**** Dataset extract ****
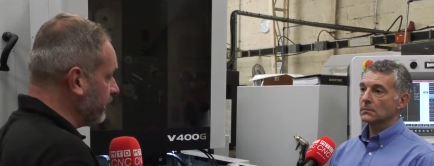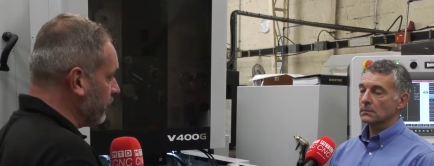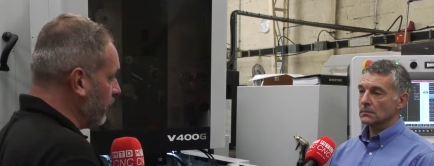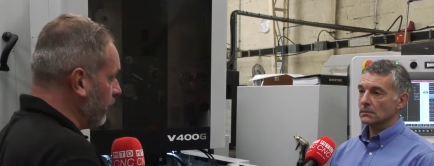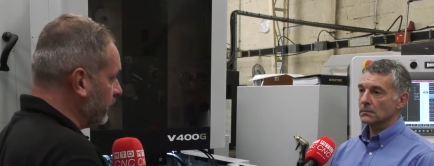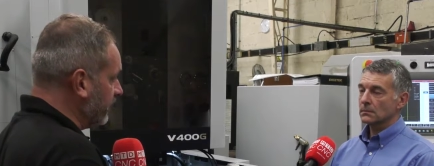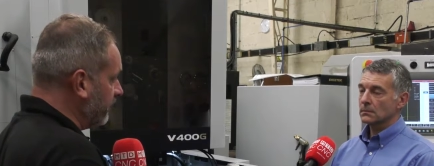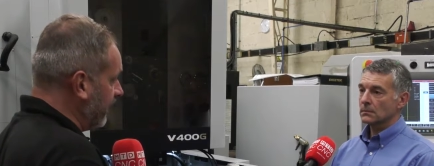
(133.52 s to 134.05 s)

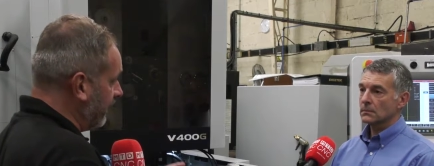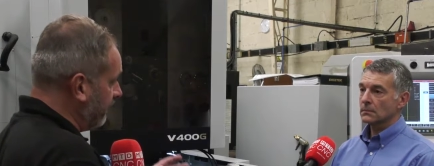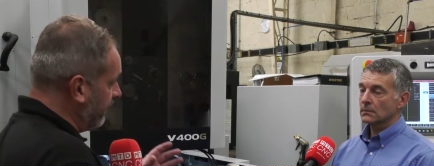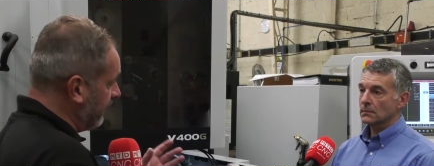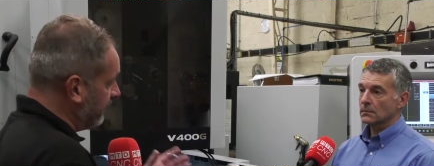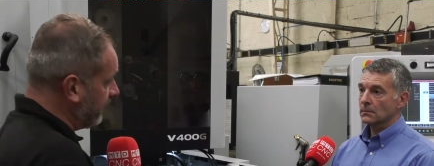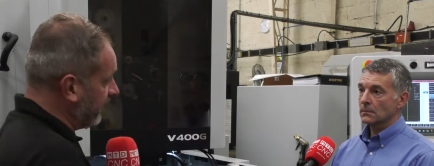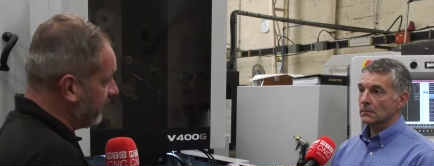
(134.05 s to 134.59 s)
Speaker 1: Tools have had a
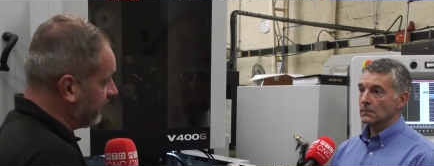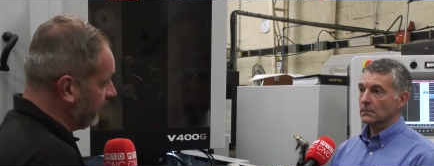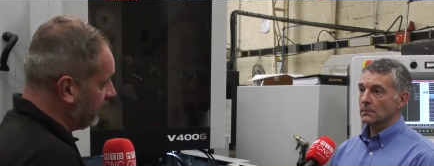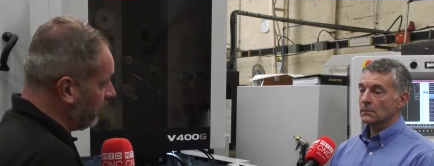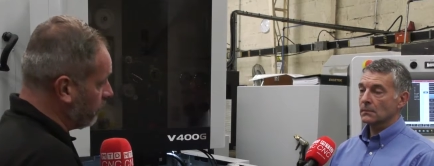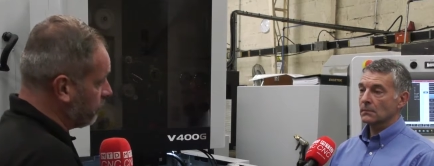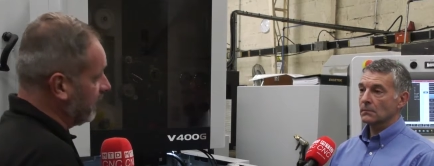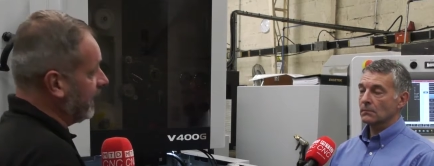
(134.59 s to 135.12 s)
fantastic
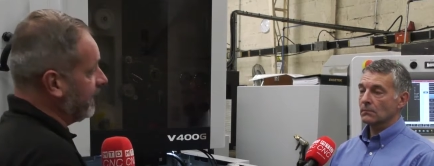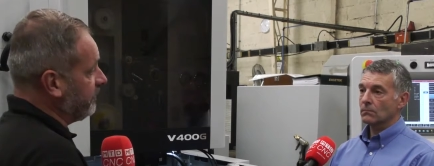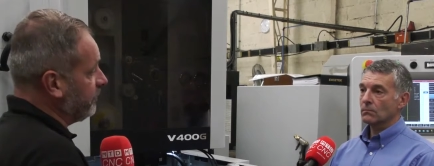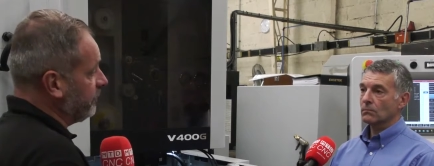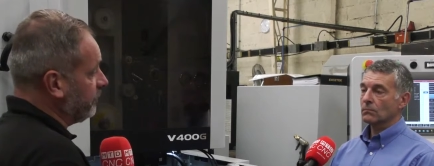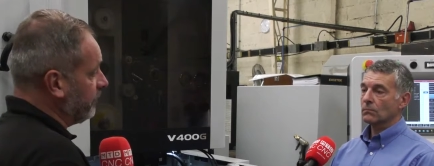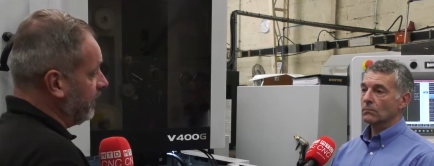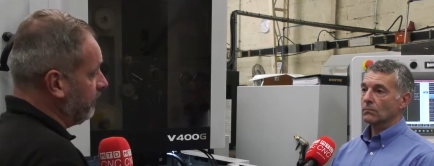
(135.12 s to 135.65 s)
long
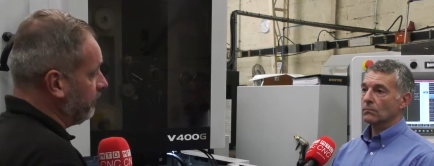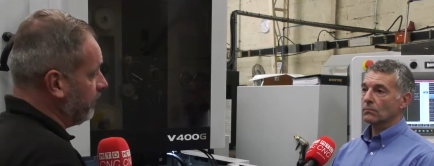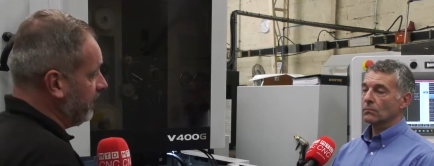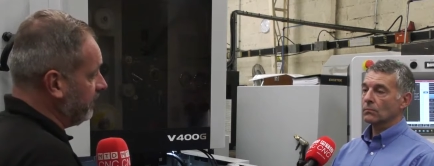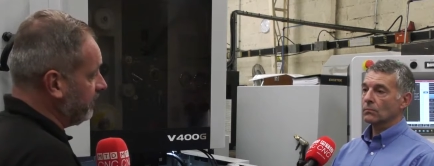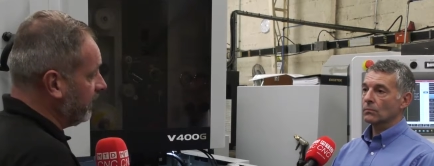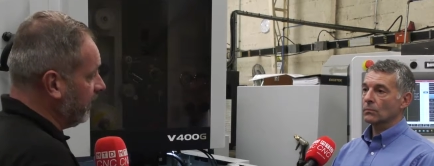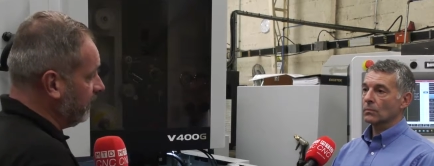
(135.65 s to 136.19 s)
relationship
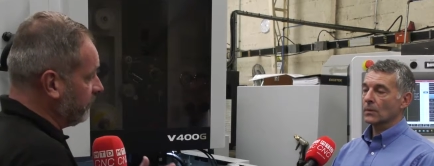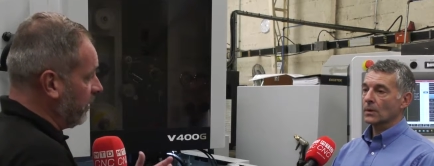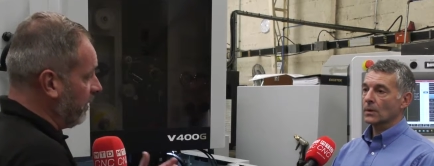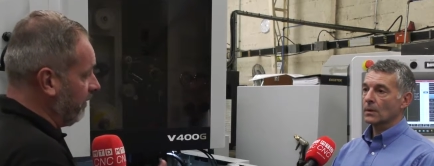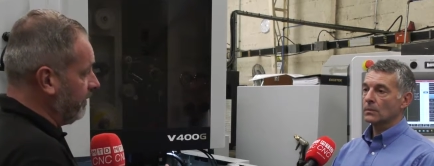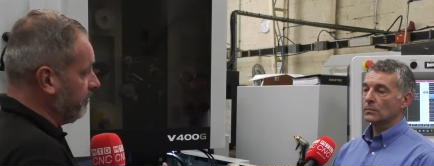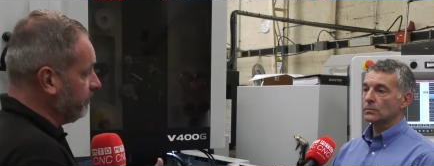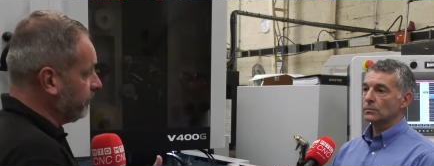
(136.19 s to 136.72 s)
with
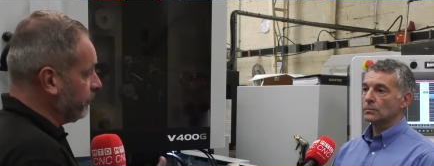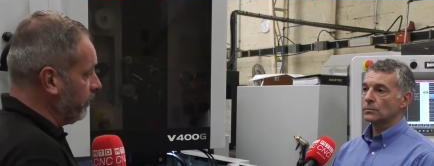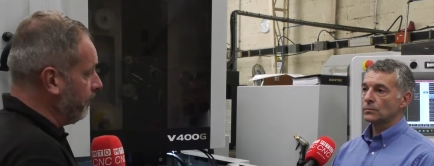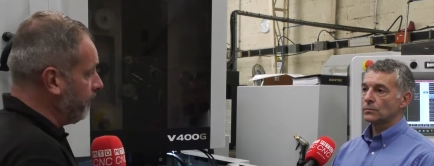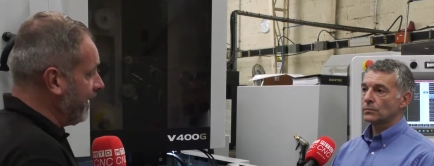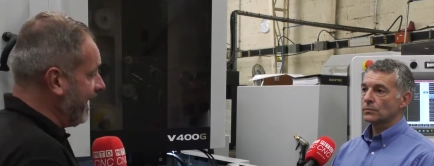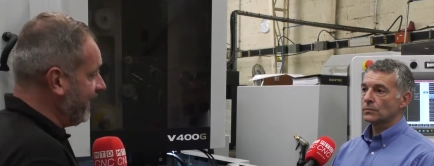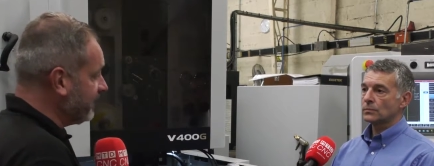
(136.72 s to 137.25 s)
Durham
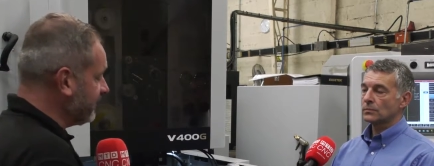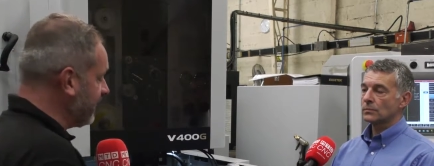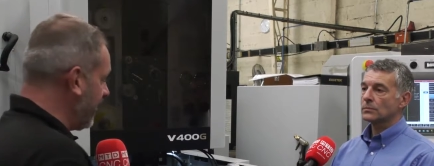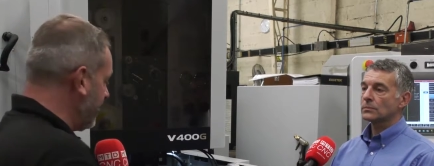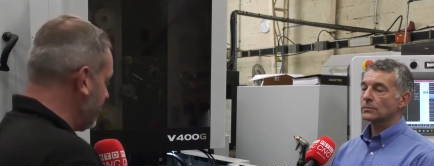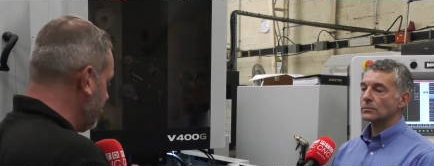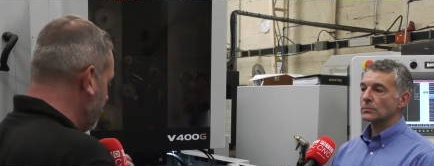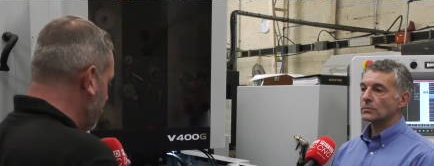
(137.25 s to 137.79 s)
Duplex
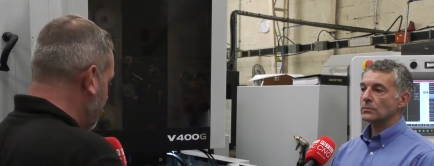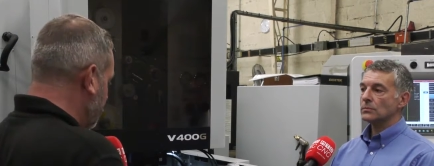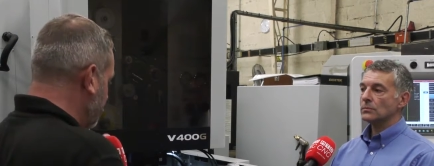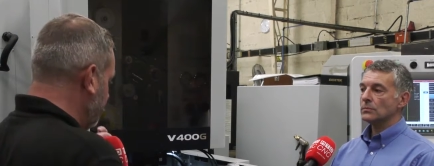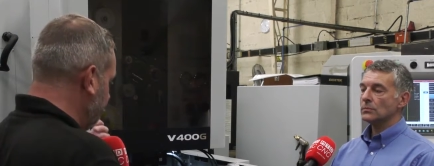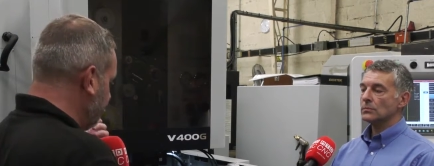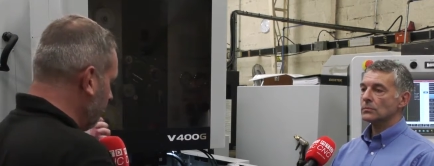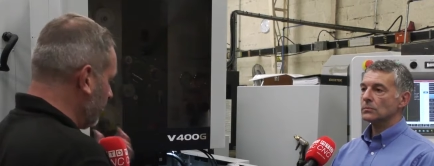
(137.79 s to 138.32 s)
and
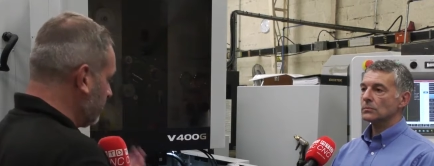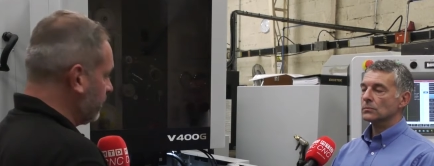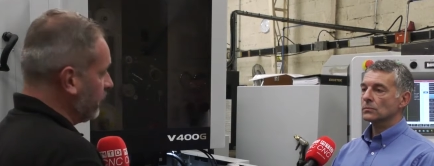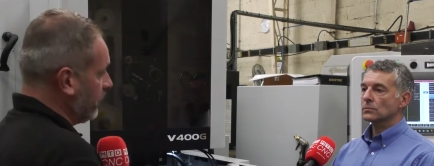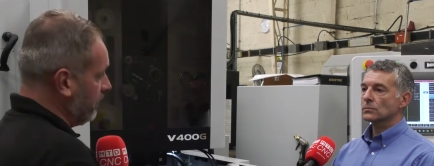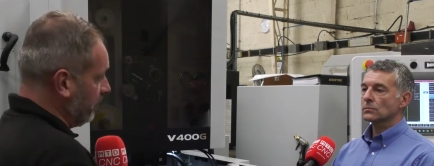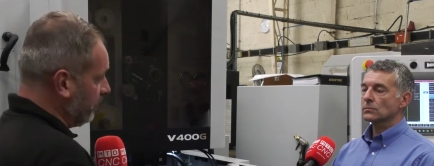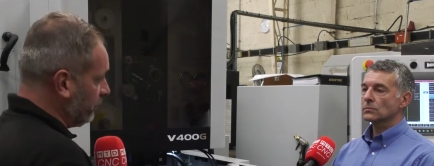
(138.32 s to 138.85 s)
you've got two
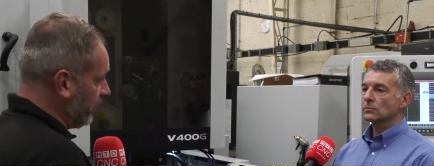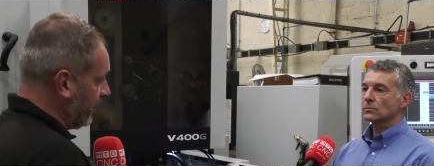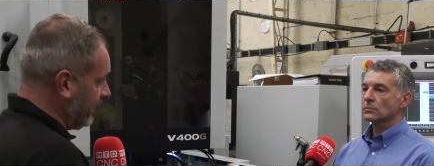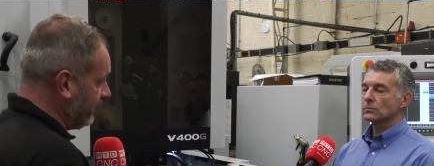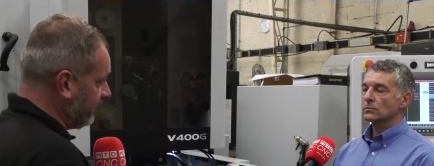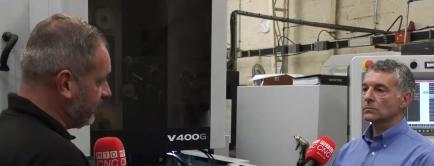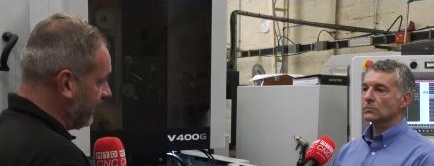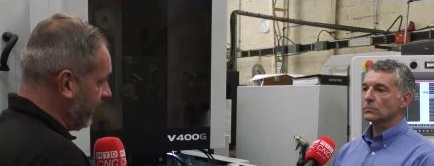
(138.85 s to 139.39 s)

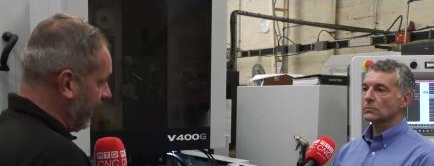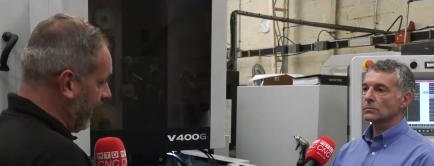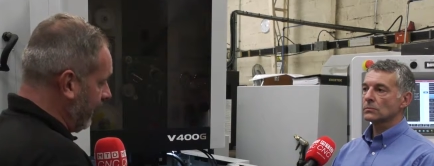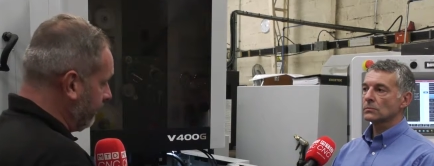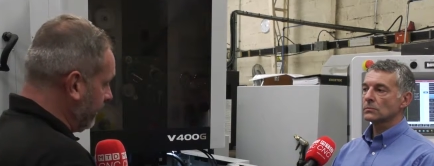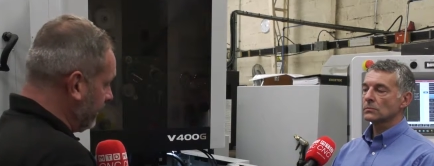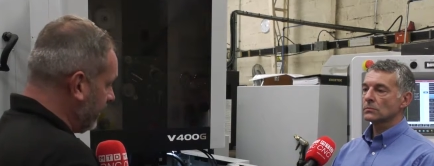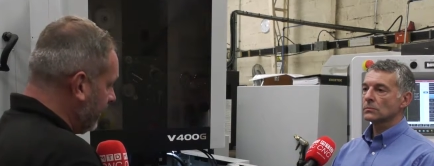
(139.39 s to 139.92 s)
machines here.
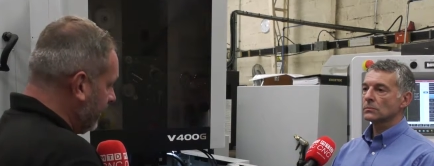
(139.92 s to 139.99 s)
But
****
» Task
Please repeat every record exactly as it stands, leaving out any pictures.

» Output of the exercise
(133.52 s to 134.05 s)

(134.05 s to 134.59 s)
Speaker 1: Tools have had a
(134.59 s to 135.12 s)
fantastic
(135.12 s to 135.65 s)
long
(135.65 s to 136.19 s)
relationship
(136.19 s to 136.72 s)
with
(136.72 s to 137.25 s)
Durham
(137.25 s to 137.79 s)
Duplex
(137.79 s to 138.32 s)
and
(138.32 s to 138.85 s)
you've got two
(138.85 s to 139.39 s)

(139.39 s to 139.92 s)
machines here.
(139.92 s to 139.99 s)
But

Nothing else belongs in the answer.